Phil Larson, of NASA's Jet Propulsion Laboratory and formerly of SpaceX, tweeted: "This does a disservice to the nearly 17,000 dedicated women and men of NASA."
— Phil Larson (@philliplarson) August 5, 2020
Former astronaut Scott Kelly, who is running for Senate in Arizona, also criticized Trump's tweet, saying: "Great leaders take blame and pass along credit."
Great leaders take blame and pass along credit. https://t.co/AtF32MCtez
— Scott Kelly (@StationCDRKelly) August 5, 2020
First, let's be clear: At no point has NASA ever been "Closed and Dead," as Trump says. NASA has operated continuously since 1958. Planning missions to send spacecraft out across the universe is a years-long mission in itself, and often takes place across multiple administrations.
For example, NASA's Commercial Crew Program, which is responsible for launching Behnken and Hurley in May, got its start in 2010 under Barack Obama's administration. Its predecessor, the Commercial Cargo Program, which kicked off NASA's partnership with SpaceX and other commercial spaceflight companies to deliver supplies to the ISS, started in 2004 under George W. Bush's administration.
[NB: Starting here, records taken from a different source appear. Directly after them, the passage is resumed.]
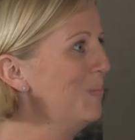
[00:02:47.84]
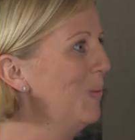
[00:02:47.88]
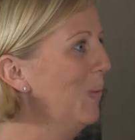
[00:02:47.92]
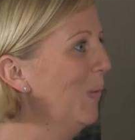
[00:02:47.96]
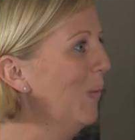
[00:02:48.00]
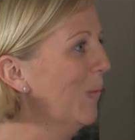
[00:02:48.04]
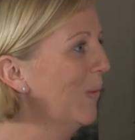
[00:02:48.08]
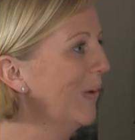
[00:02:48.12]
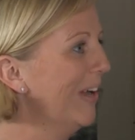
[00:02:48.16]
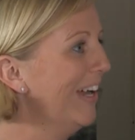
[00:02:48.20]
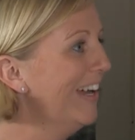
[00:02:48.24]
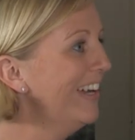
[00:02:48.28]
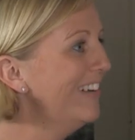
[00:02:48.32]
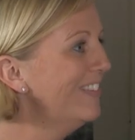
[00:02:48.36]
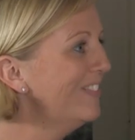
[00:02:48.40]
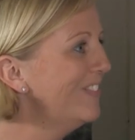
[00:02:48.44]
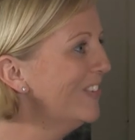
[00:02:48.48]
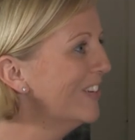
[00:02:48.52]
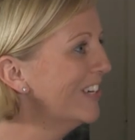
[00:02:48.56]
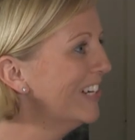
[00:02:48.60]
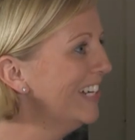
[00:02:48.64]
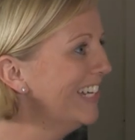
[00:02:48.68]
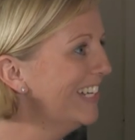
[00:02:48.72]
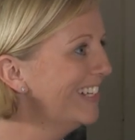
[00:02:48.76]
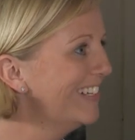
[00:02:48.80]
boring
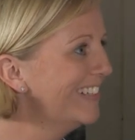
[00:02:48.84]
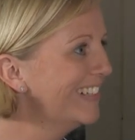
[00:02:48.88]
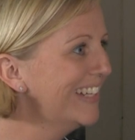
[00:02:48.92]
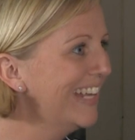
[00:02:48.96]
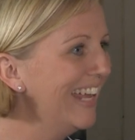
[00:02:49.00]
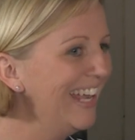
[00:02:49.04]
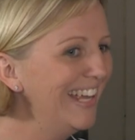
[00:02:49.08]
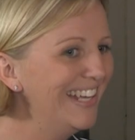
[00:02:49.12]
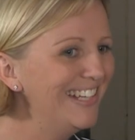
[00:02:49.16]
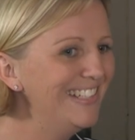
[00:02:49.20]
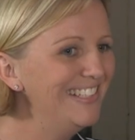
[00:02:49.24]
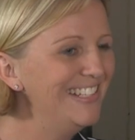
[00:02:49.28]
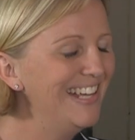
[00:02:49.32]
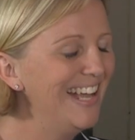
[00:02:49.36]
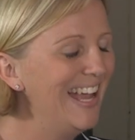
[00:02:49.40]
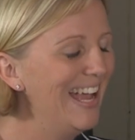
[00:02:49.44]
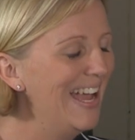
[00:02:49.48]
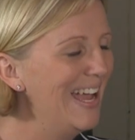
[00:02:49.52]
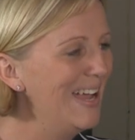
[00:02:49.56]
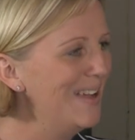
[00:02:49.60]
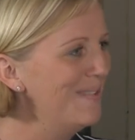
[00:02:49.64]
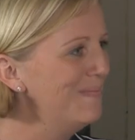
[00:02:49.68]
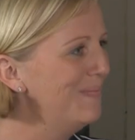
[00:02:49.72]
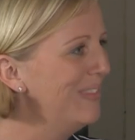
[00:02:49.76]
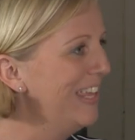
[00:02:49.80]
for okay, a little kid.
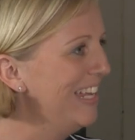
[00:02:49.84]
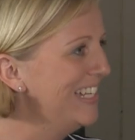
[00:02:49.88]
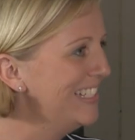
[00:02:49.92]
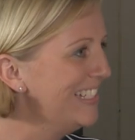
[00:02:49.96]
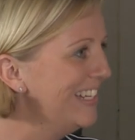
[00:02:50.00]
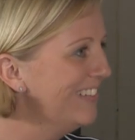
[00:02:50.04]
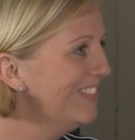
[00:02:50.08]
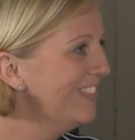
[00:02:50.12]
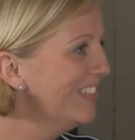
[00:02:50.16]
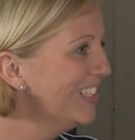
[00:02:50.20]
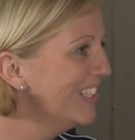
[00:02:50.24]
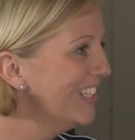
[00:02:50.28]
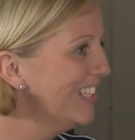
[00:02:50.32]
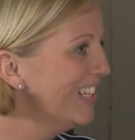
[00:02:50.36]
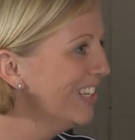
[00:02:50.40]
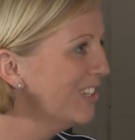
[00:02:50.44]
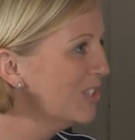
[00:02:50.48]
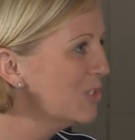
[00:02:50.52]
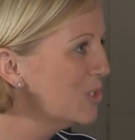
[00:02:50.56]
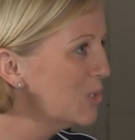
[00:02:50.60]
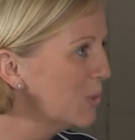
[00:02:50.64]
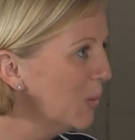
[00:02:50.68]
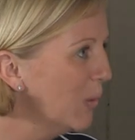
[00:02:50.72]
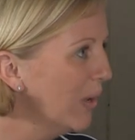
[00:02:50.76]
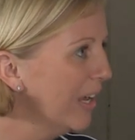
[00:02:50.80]
Um, they definitely
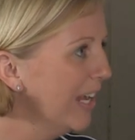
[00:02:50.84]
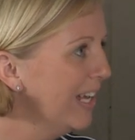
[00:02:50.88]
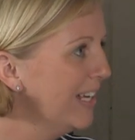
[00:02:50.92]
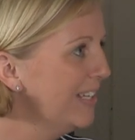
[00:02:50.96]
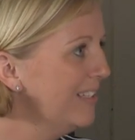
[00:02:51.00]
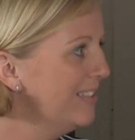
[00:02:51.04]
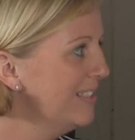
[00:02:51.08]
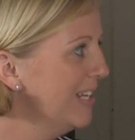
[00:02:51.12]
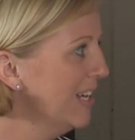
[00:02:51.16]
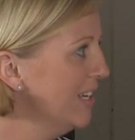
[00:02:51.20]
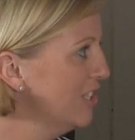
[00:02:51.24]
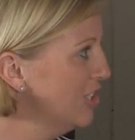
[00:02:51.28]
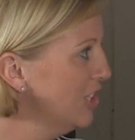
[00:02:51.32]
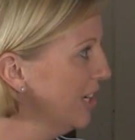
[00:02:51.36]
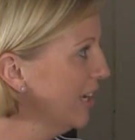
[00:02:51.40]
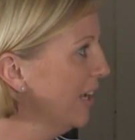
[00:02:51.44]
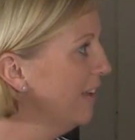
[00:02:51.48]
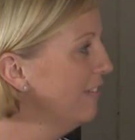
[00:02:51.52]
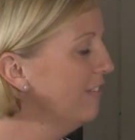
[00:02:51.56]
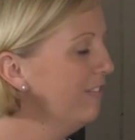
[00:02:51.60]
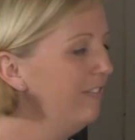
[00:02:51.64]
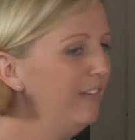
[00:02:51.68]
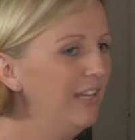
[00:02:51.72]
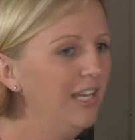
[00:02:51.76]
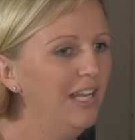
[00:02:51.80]
enjoy touching
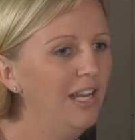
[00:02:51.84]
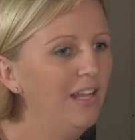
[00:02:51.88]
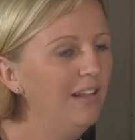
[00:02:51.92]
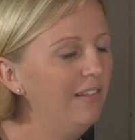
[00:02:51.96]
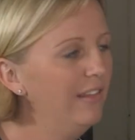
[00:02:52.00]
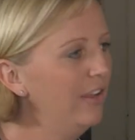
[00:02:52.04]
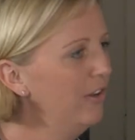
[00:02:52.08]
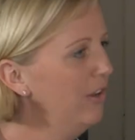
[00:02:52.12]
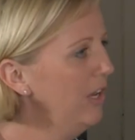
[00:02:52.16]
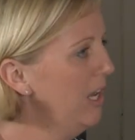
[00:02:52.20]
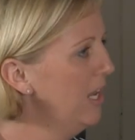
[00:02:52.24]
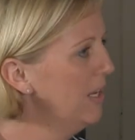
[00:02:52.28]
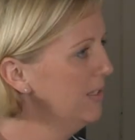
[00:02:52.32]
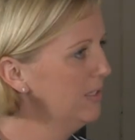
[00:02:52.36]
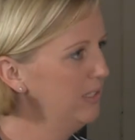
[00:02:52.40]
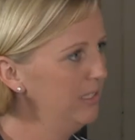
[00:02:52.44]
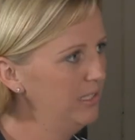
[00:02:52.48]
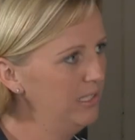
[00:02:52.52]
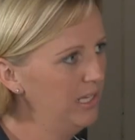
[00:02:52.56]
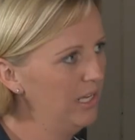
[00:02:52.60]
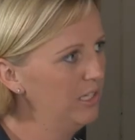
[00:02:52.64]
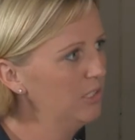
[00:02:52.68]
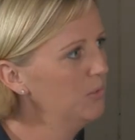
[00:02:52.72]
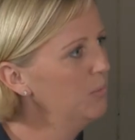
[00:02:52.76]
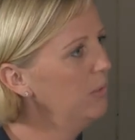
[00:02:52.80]
and feeling. They're allowed to
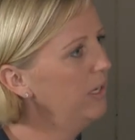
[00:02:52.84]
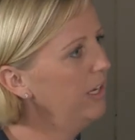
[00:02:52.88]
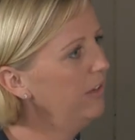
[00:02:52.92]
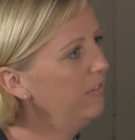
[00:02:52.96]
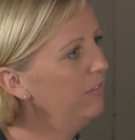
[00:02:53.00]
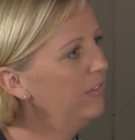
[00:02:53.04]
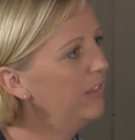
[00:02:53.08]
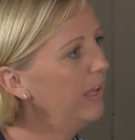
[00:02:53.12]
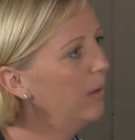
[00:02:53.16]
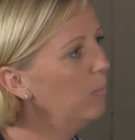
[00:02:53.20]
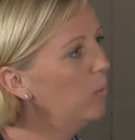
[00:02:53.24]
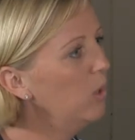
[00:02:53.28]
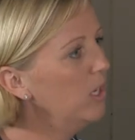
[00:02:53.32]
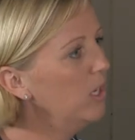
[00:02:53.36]
touch whatever they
Last year, NASA announced the Artemis mission, which, as Administrator Jim Bridenstine laid out, aims to return "the first woman and next man" to the surface of the moon by 2024. Artemis—that's Apollo's sister in Greek Mythology—will utilize several key vehicles during the mission, including the Orion capsule and Space Launch System. NASA designed and developed both of these vehicles during the Obama administration.
It is true that Trump has increased NASA's budget since he took office. In a post-splashdown briefing, NASA Administrator Jim Bridenstine implored congress to pass the president's federal budget, which would boost NASA's funding to a record $25.5 billion in 2021.
"Right now, we have the biggest budget NASA has ever had in nominal dollars," Bridenstine said. "If you look at real dollars, Apollo might have us beat by a little bit, but we're heading in the right direction."
The president is also responsible for establishing the United States Space Force, which officially began operations last December. The Space Force became the first new branch of the military in over 60 years and will be tasked with guarding American operations in outer space.
Curiously, Trump's tweet included a video of SpaceX's monumental hop of its Starship prototype, SN5. While SpaceX does indeed work with NASA and was recently awarded a contract to develop its Starship spacecraft for future missions to the moon as part of the agency's Human Landing System, it's a private company.
Starship is a private venture, and NASA hasn't been involved in its development. In fact, it was somewhat of a sticking point for Bridenstine, who, in reference to Commercial Crew, tweeted "It's time to deliver" shortly before Musk unveiled Starship.